July 28 (Bloomberg) -- France Telecom SA, the nation’s largest phone company, is seeking a buyer for its Swiss business more than a year after regulators blocked a deal to merge the unit with a rival.
The board will decide on a sale after weighing the quality of the offers, the Parisian company said today in a statement. The Swiss division, which had about 1.7 million mobile clients last year, may fetch about 1.4 billion euros ($2 billion) based on preliminary estimates, WestLB analyst Tarkan Cinar said.
Chief Executive Officer Stephane Richard is reviewing France Telecom’s European investments and looking for new assets in Africa as growth in the telecommunications market slows in developed countries. The review will focus on operators in which France Telecom has only a minority stake, such as those in Portugal and Austria.

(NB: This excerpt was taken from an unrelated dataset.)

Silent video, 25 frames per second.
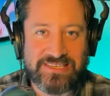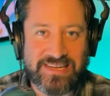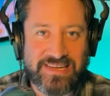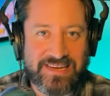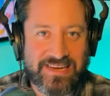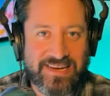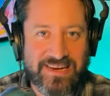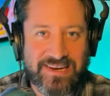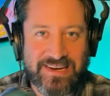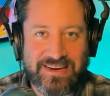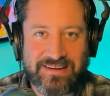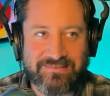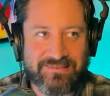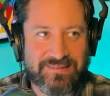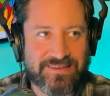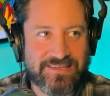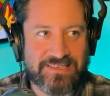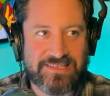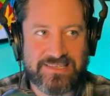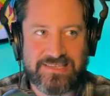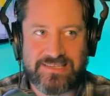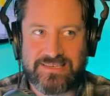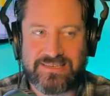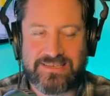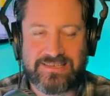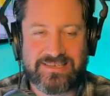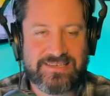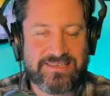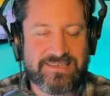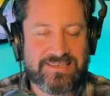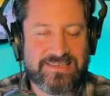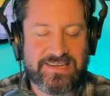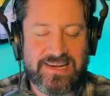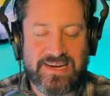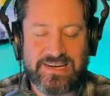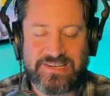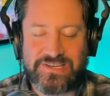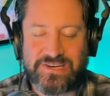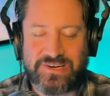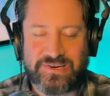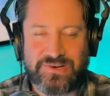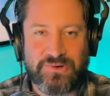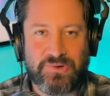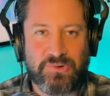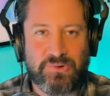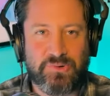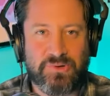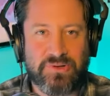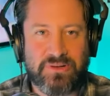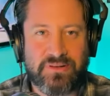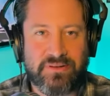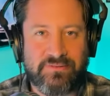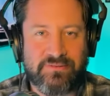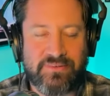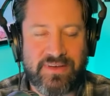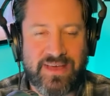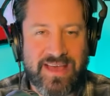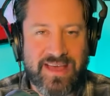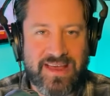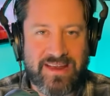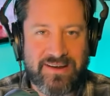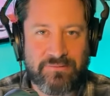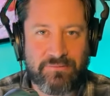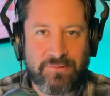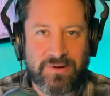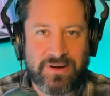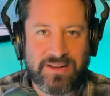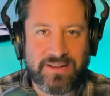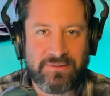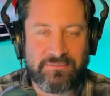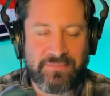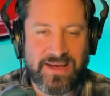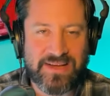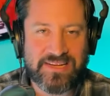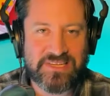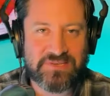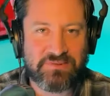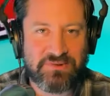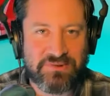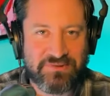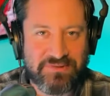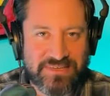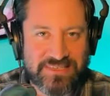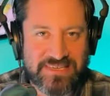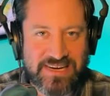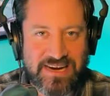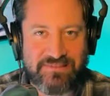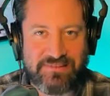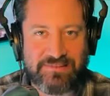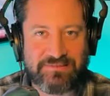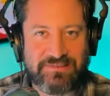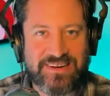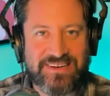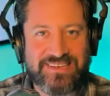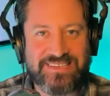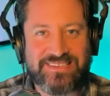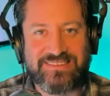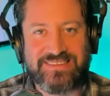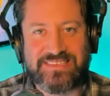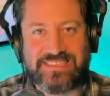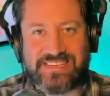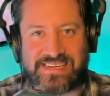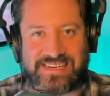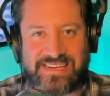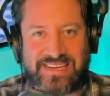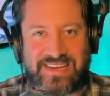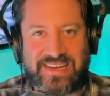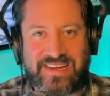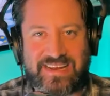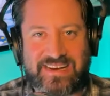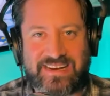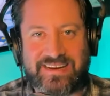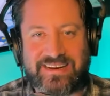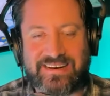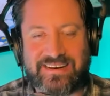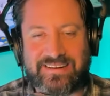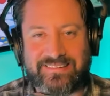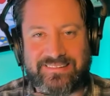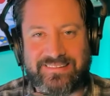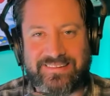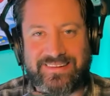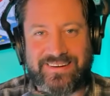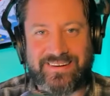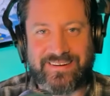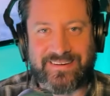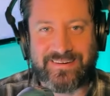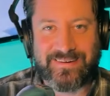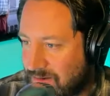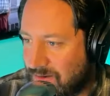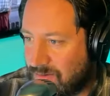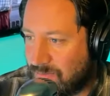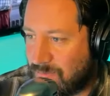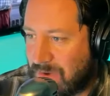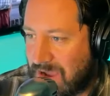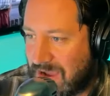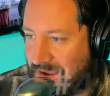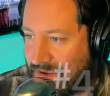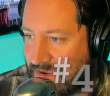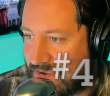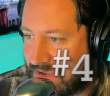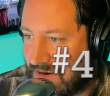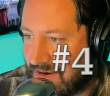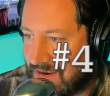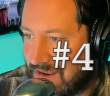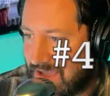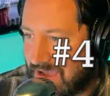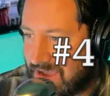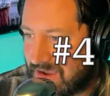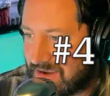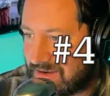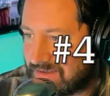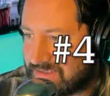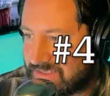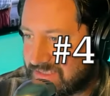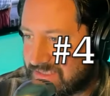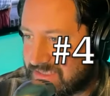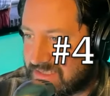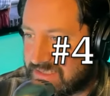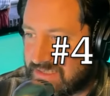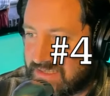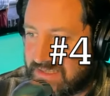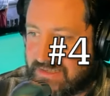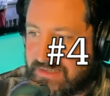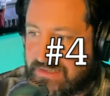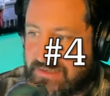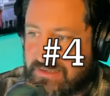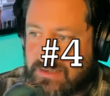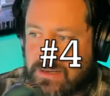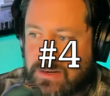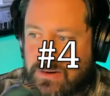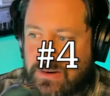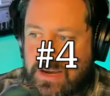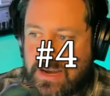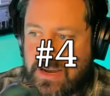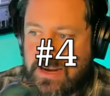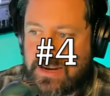thinking it was such a cool event. One of the best movies I ever went to as a kid in the theater. Recollects. Okay,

Swiss antitrust authorities stopped a planned merger last year between Orange Switzerland and Sunrise, then owned by TDC A/S, that would have left the country of 8 million with two mobile operators. Swisscom AG, which is majority-owned by the Swiss government, is the country’s largest operator.
Separately, Richard said today that France Telecom would consider acquisitions in Spain, where the company already operates, if they are available. In addition to Telefonica SA and Vodafone Group Plc, TeliaSonera AB operates in Spain through its Yoigo unit.